- [Available data]:
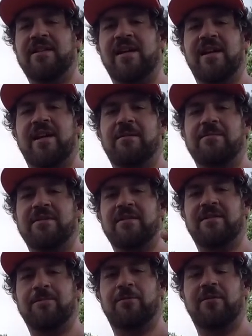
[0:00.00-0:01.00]
times
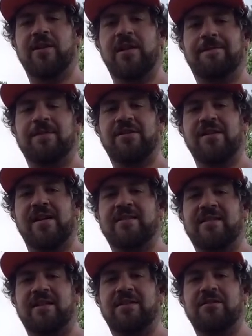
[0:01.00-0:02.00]
pulling off the shots
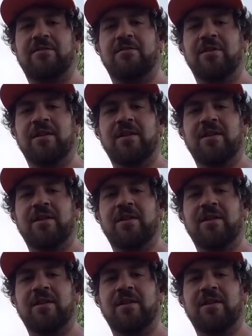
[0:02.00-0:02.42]
that I do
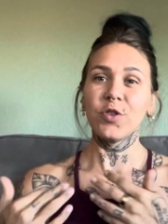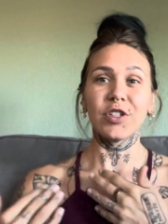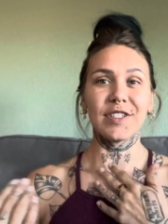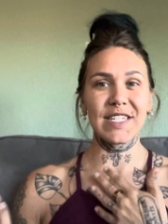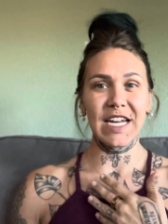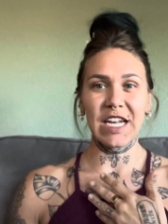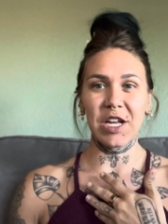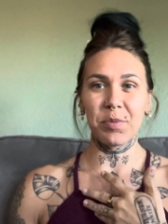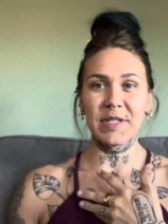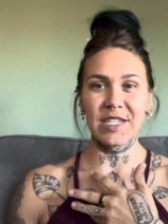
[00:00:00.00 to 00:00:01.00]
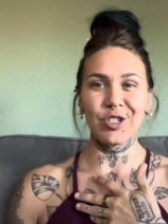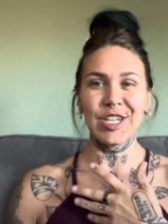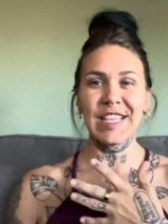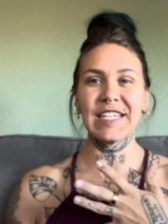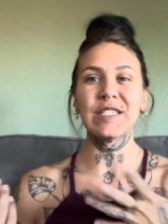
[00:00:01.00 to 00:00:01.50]
or standing
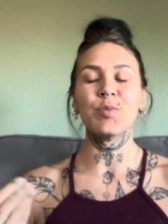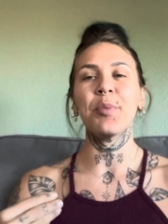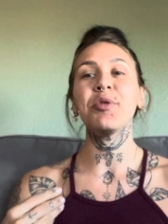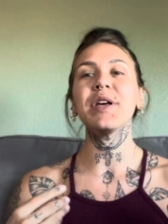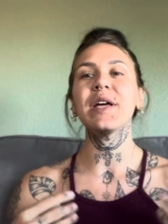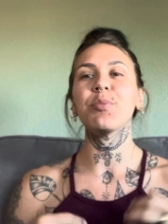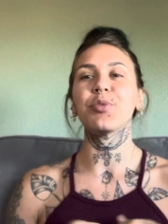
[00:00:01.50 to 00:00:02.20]
position, that's probably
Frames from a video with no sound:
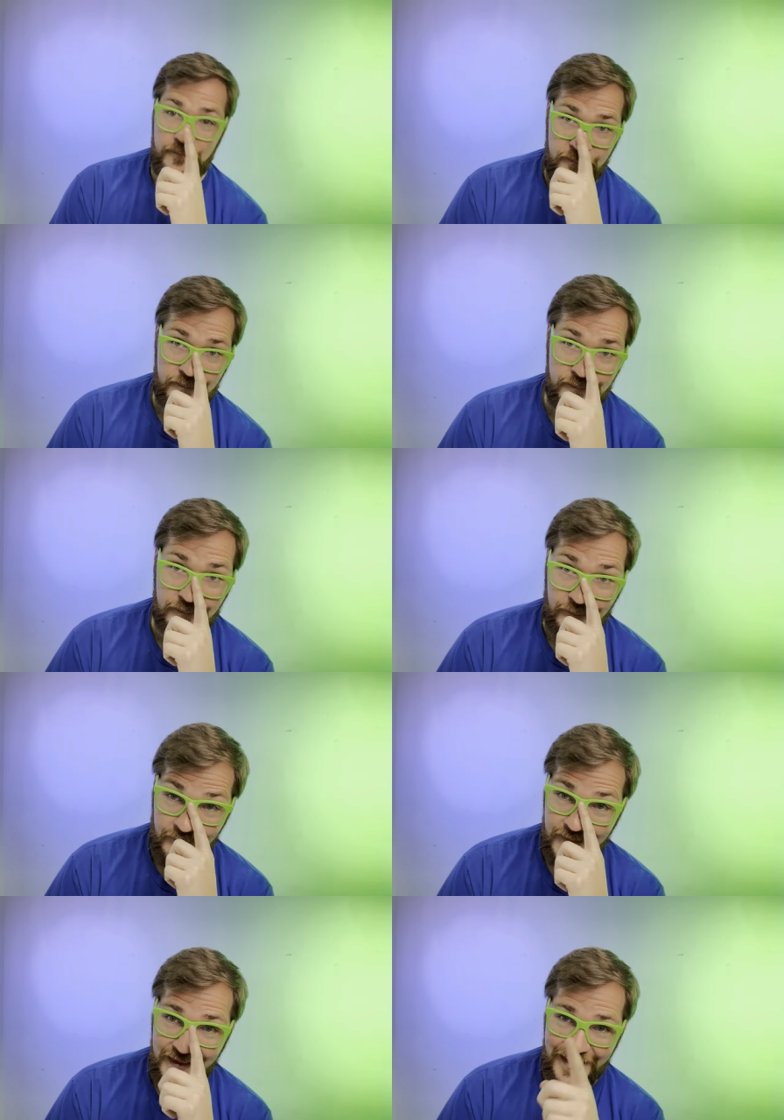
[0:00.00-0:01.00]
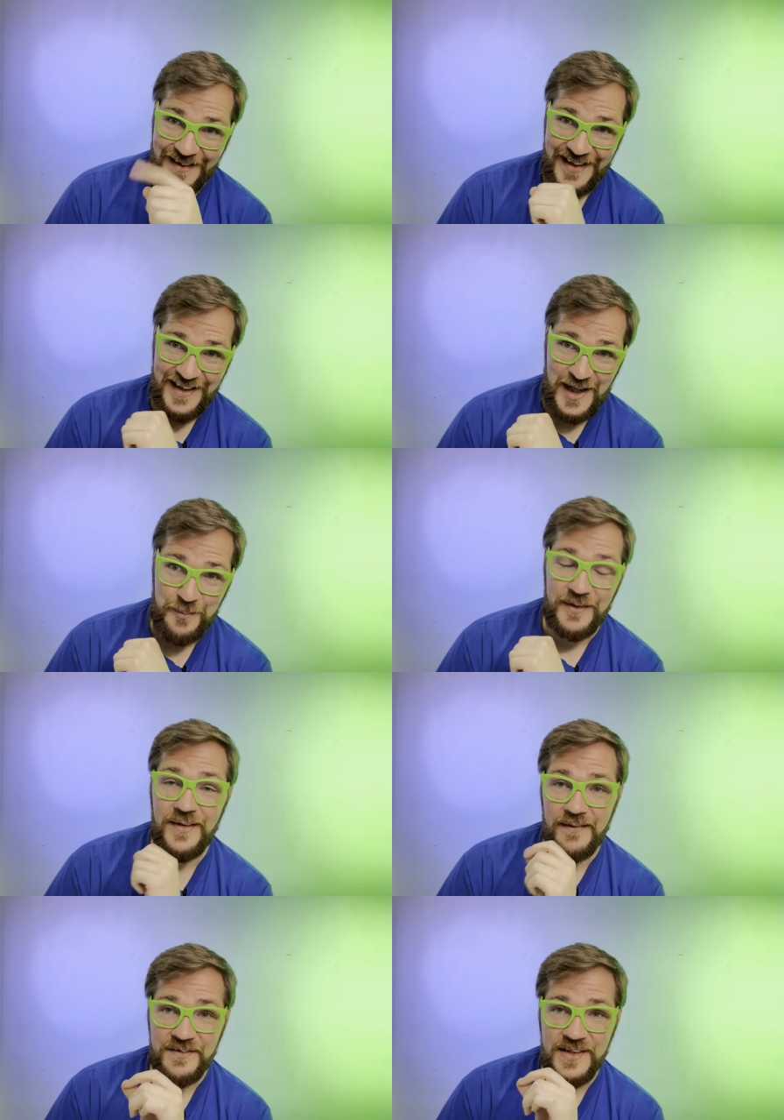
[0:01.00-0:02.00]
it can happen.
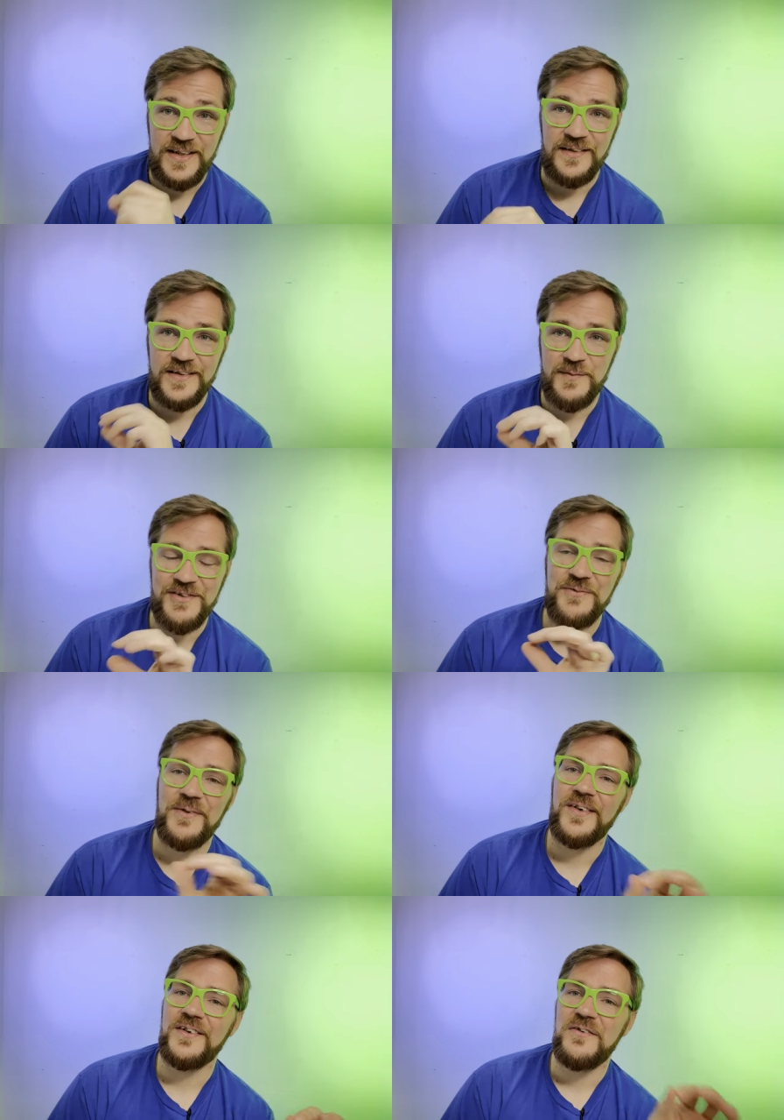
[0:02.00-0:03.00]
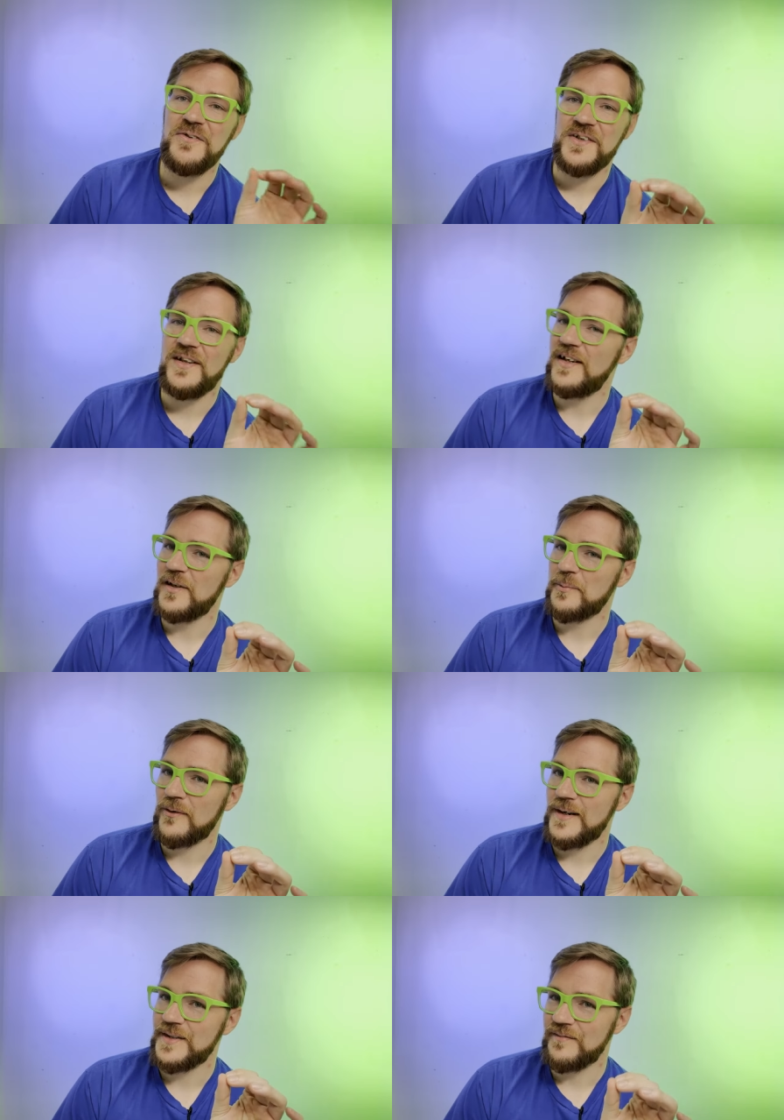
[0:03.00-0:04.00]
I've seen it, especially when you're getting close to needing a
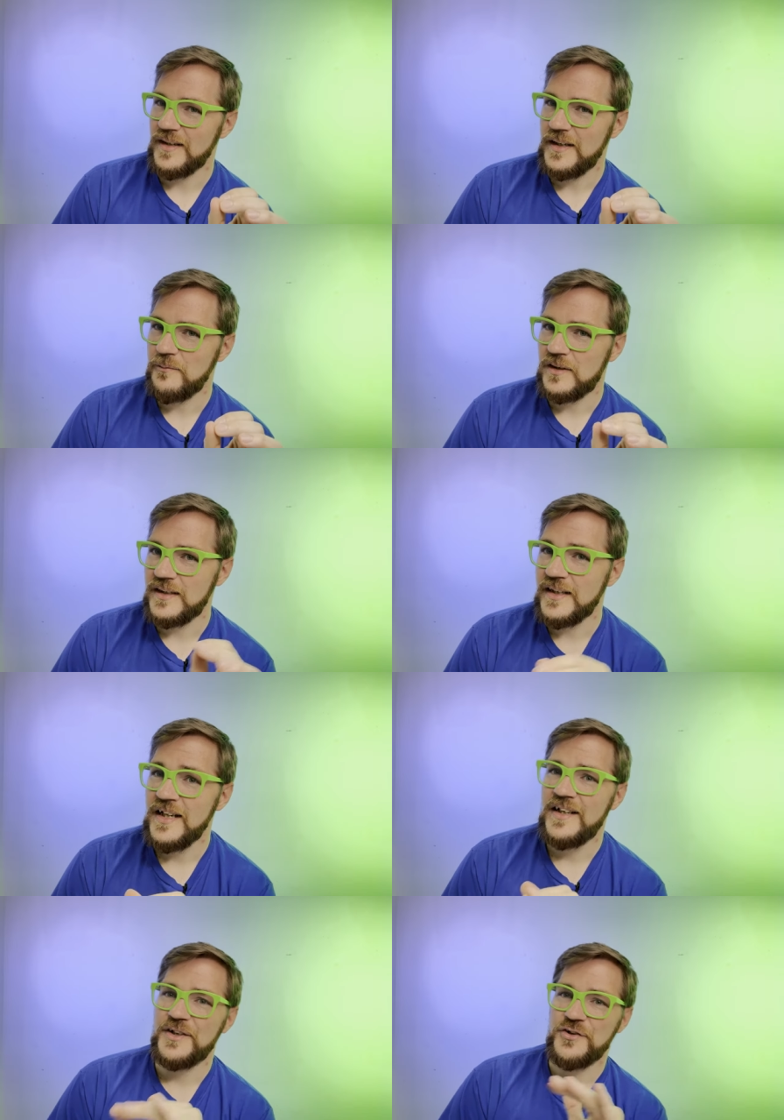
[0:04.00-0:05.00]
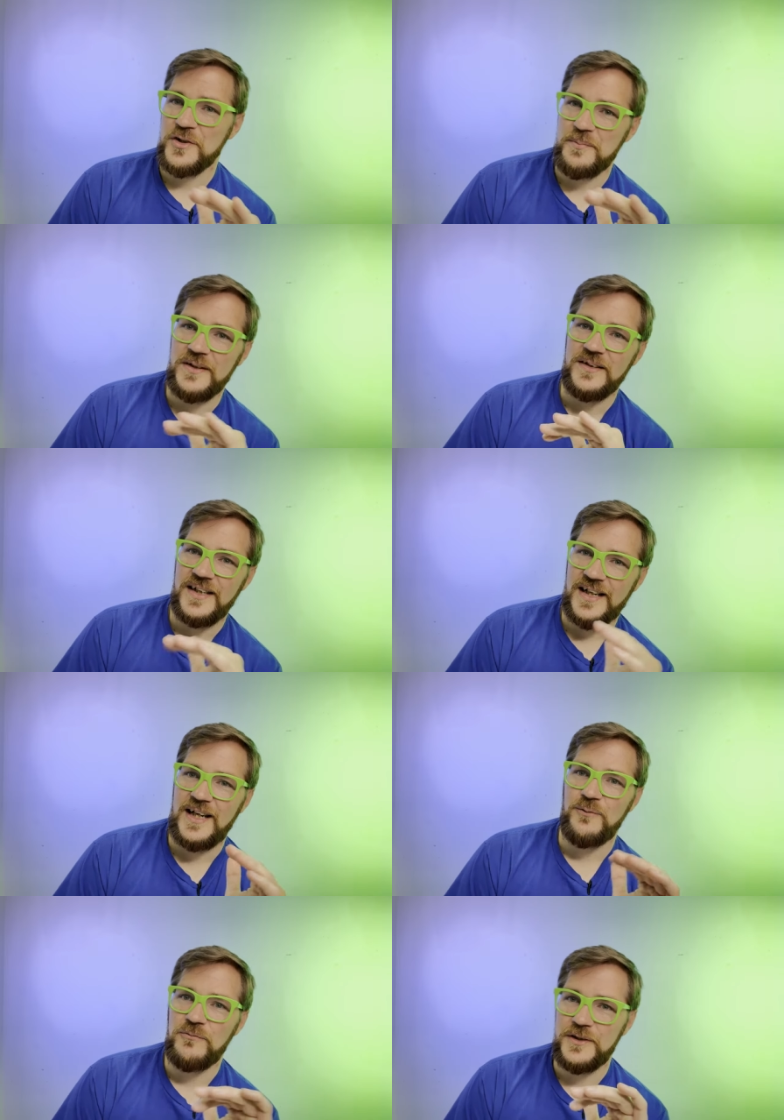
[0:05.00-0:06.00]
progressive anyway. You should be on that
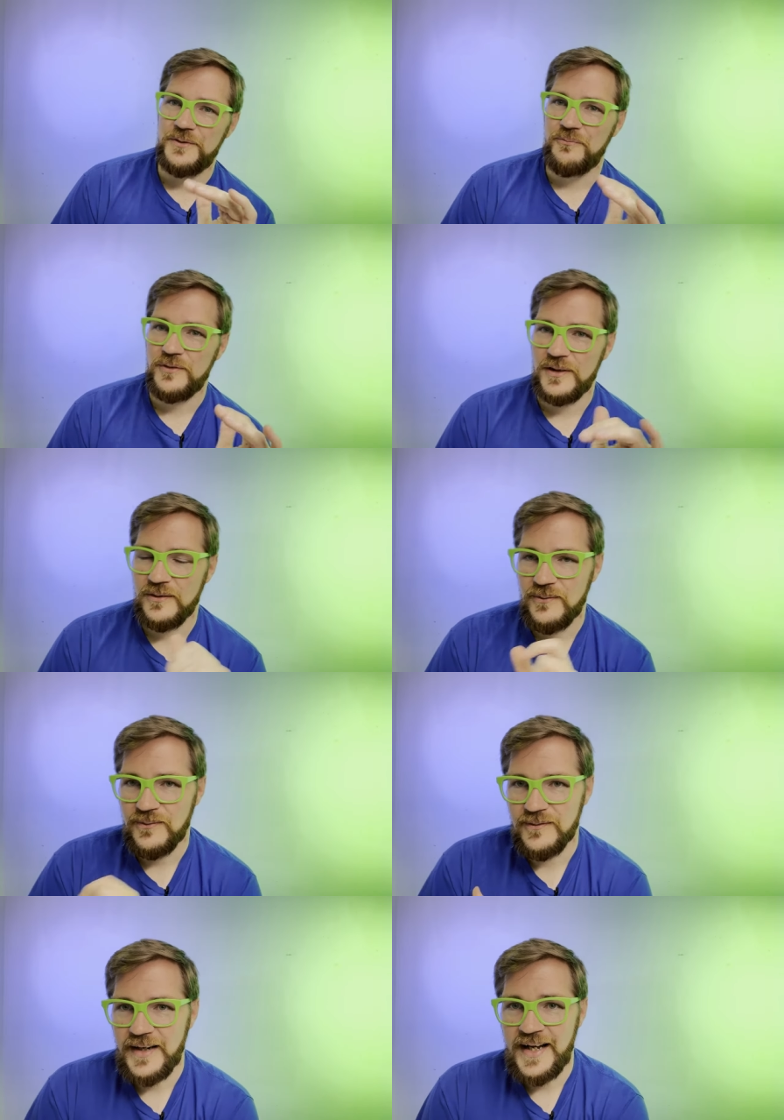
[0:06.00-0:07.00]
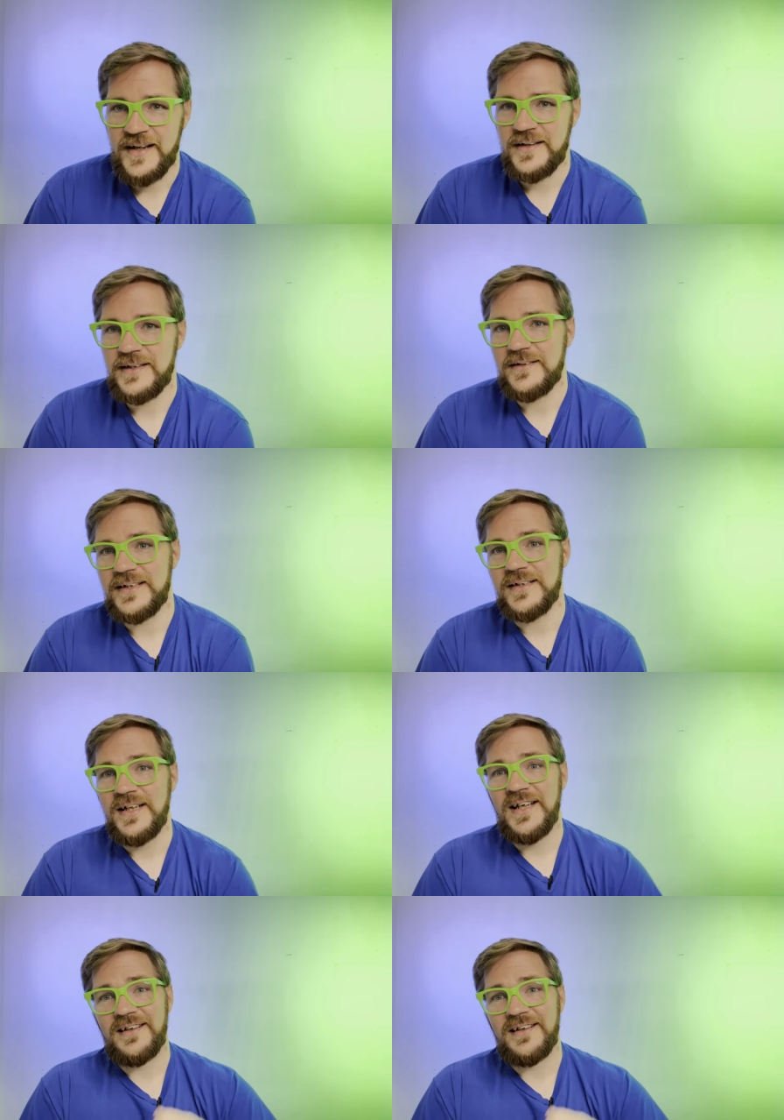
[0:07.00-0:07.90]
kind of one and a quarter add area.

- [Task item]: Your copy of the entries must be exact and must not include any of their pictures.

- [Output of the task]:
[0:00.00-0:01.00]
times
[0:01.00-0:02.00]
pulling off the shots
[0:02.00-0:02.42]
that I do
[00:00:00.00 to 00:00:01.00]
[00:00:01.00 to 00:00:01.50]
or standing
[00:00:01.50 to 00:00:02.20]
position, that's probably
Frames from a video with no sound:
[0:00.00-0:01.00]
[0:01.00-0:02.00]
it can happen.
[0:02.00-0:03.00]
[0:03.00-0:04.00]
I've seen it, especially when you're getting close to needing a
[0:04.00-0:05.00]
[0:05.00-0:06.00]
progressive anyway. You should be on that
[0:06.00-0:07.00]
[0:07.00-0:07.90]
kind of one and a quarter add area.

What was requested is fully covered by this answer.